In a newsletter to Young Living members after her husband’s death in 2018, Gary’s wife, Mary, wrote that her husband’s desire to spread the gospel of essential oils was closely tied to his faith, writing, “God was his foundation.”
“He founded the essential oil movement against tremendous opposition and slander, but he never stopped in his desire to serve God’s children,” Young wrote. For many years, alternative remedies like essential oils were stereotyped to be the purview of hippie-dippie rich people, but, as Rachel Monroe wrote in the New Yorker in 2017, essential oils have also caught on more broadly among women all over the US.
“Wellness is often dismissed as frivolity, another way for wealthy white women to spend money and obsess about their bodies,” she wrote. “But you’re just as likely to find essential oils in a small-town drugstore in the Midwest as in an organic market in L.A.”

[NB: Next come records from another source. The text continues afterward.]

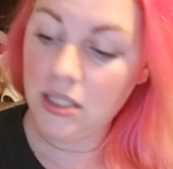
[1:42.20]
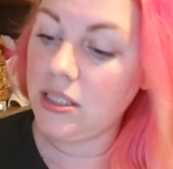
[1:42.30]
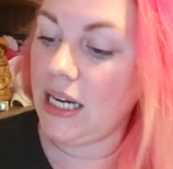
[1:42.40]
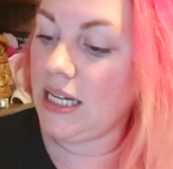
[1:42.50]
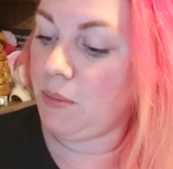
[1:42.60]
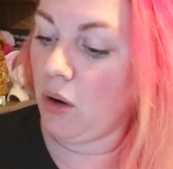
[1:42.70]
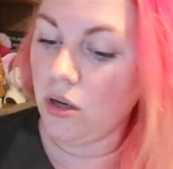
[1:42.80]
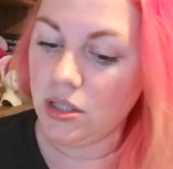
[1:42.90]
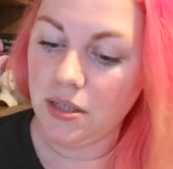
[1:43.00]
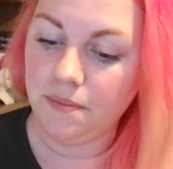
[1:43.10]
today's
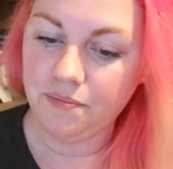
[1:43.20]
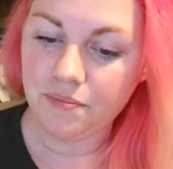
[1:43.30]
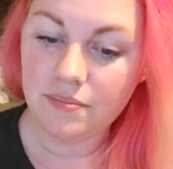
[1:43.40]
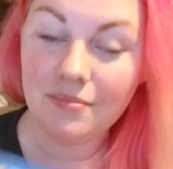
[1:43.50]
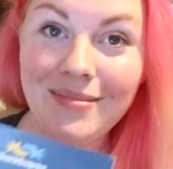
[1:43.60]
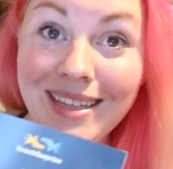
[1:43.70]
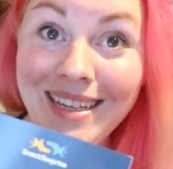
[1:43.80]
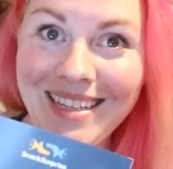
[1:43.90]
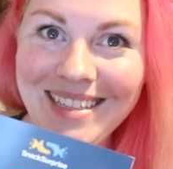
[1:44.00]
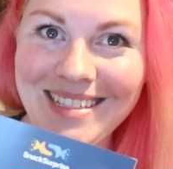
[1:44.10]
box
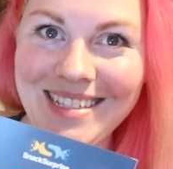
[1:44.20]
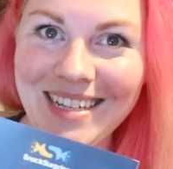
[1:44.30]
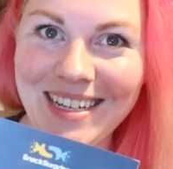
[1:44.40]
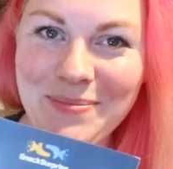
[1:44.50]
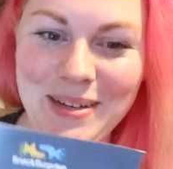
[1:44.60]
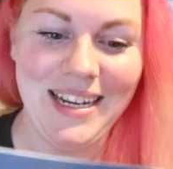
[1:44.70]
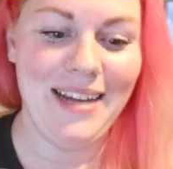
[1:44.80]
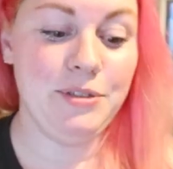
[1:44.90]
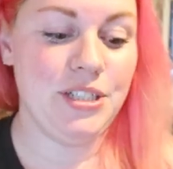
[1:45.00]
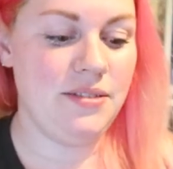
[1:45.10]
is
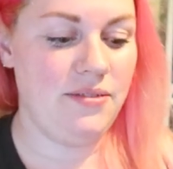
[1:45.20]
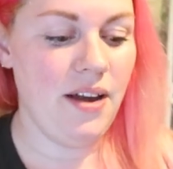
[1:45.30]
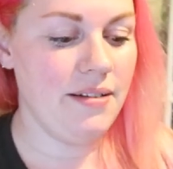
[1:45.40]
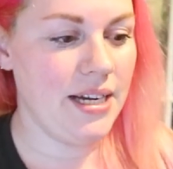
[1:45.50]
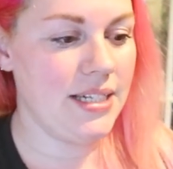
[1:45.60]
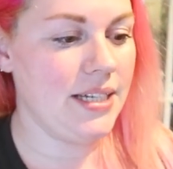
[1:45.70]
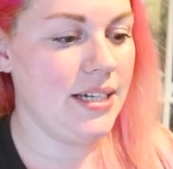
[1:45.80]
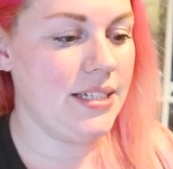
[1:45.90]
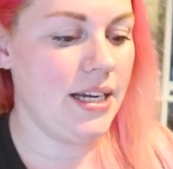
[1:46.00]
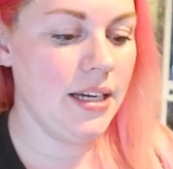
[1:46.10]
germany which is very
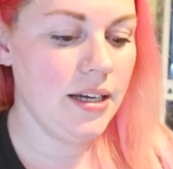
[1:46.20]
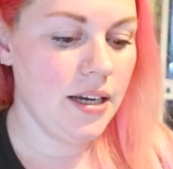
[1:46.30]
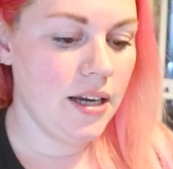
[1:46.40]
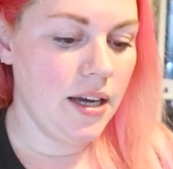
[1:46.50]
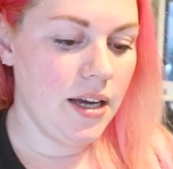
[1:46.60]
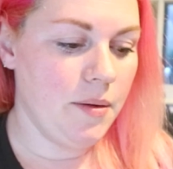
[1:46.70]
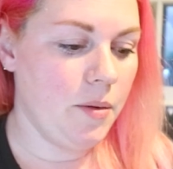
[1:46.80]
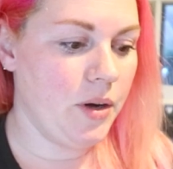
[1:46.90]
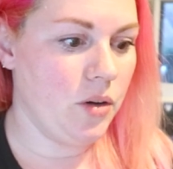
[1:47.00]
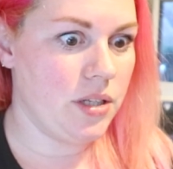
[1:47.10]
exciting oh
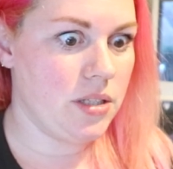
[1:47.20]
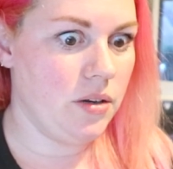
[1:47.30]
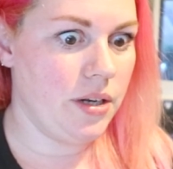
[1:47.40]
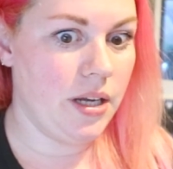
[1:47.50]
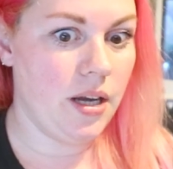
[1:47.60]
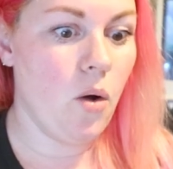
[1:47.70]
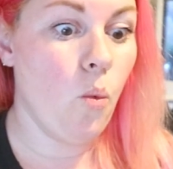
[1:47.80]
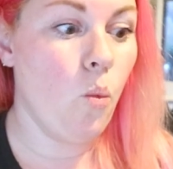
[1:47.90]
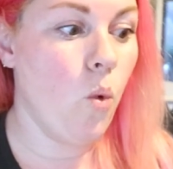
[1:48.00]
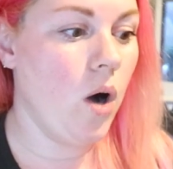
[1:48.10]
my god there's a lot in here
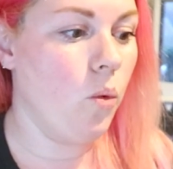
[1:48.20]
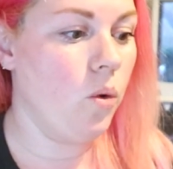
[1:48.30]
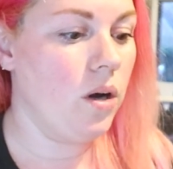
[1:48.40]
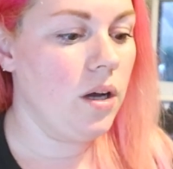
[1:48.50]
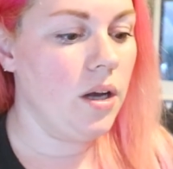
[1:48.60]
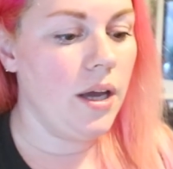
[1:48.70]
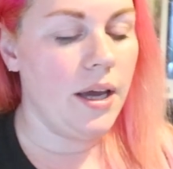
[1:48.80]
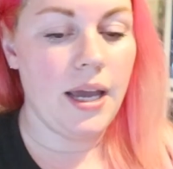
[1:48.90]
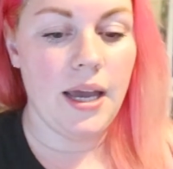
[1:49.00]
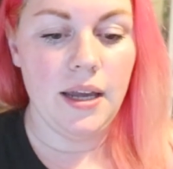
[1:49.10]
whoa
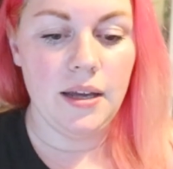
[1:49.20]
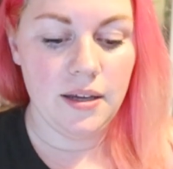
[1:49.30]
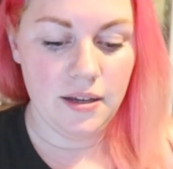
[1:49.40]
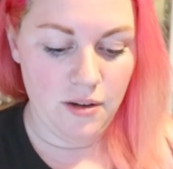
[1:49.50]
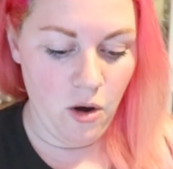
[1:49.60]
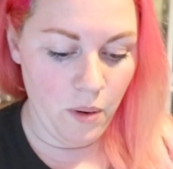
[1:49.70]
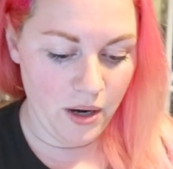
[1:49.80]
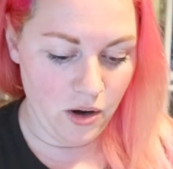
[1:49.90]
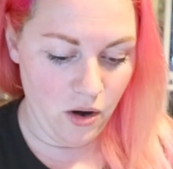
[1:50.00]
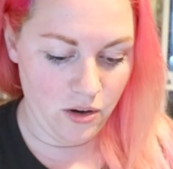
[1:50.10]
Okay, oh my
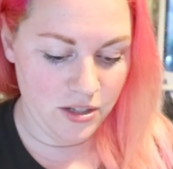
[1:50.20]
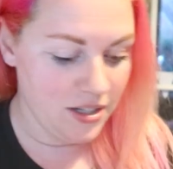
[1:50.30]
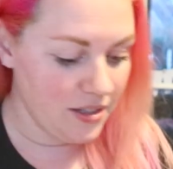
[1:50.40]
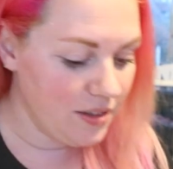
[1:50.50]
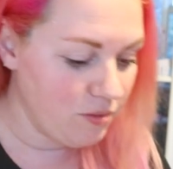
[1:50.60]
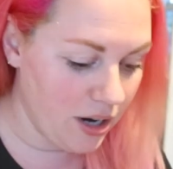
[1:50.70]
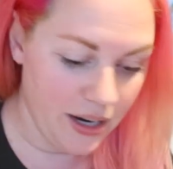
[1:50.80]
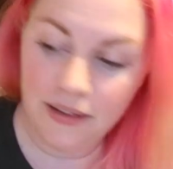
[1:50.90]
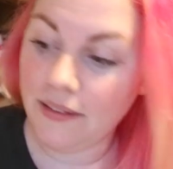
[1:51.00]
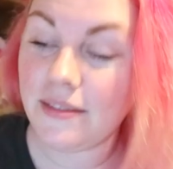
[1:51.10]
god.
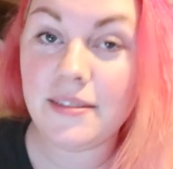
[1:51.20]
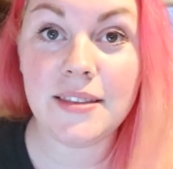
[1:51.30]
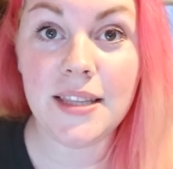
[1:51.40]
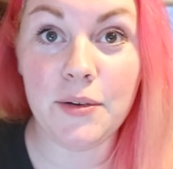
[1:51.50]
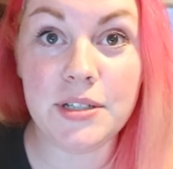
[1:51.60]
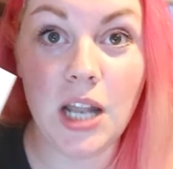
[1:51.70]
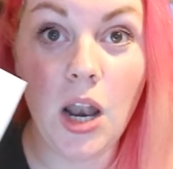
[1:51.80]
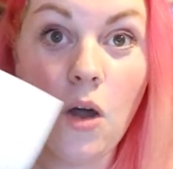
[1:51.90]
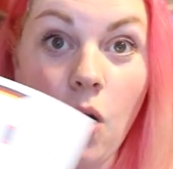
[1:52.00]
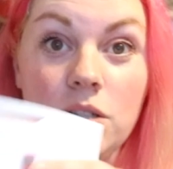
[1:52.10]
Right, there is a
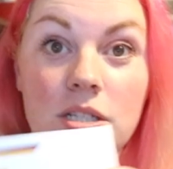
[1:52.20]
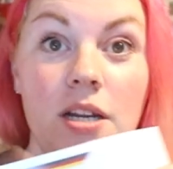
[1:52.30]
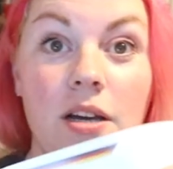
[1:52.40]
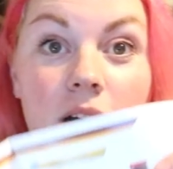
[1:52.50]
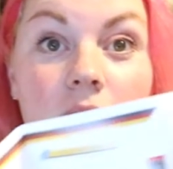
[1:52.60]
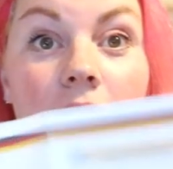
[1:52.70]
lot, look,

Over the past decade or so, many of the devotees who made it big in Young Living shared similarities with Vining. They were young wives and mothers in the heartland who were devoted evangelical Christians, and they also seemed to have a suspicion of mainstream medicine.
According to Vining, once she stopped buying mainstream medicinal and home products and dove into essential oils, her life changed dramatically. In 2017, she wrote about how her family had decided to start a “wellness journey” three years before after learning about “the dangers lurking in our home that were making us sick.”
“There are ingredients in everyday things like baby lotion, dish soap, dryer sheets… all linked to cancer, infertility, and disease. We just didn’t know,” she wrote. “We slowly but surely took a trash bag through our home and began to read labels. Into the trash bag went candles, over the counter drugs, shampoo — anything that was setting us or our kiddos up for failure with our health.”
Vining never specified what ingredients exactly were making her family sick but claimed that once she threw out the products she saw a huge difference. And once she found Young Living and began using oils, Vining claimed, her family no longer needed to rely on “toxic” Western medicine.
“We use essential oils for everything in our home, from seasonal irritations outdoors, to first aid type of things, to helping regulate hormones and emotions and all that good stuff, and of course restful sleep!” she wrote. “They’ve blessed our family so so much.”
As the Vinings’ platform grew (in 2017, Vining wrote she had 58,000 people under her in the business), the couple used the proceeds from their essential oil business to spread the gospel of Jesus, effectively combining the two parts of her life.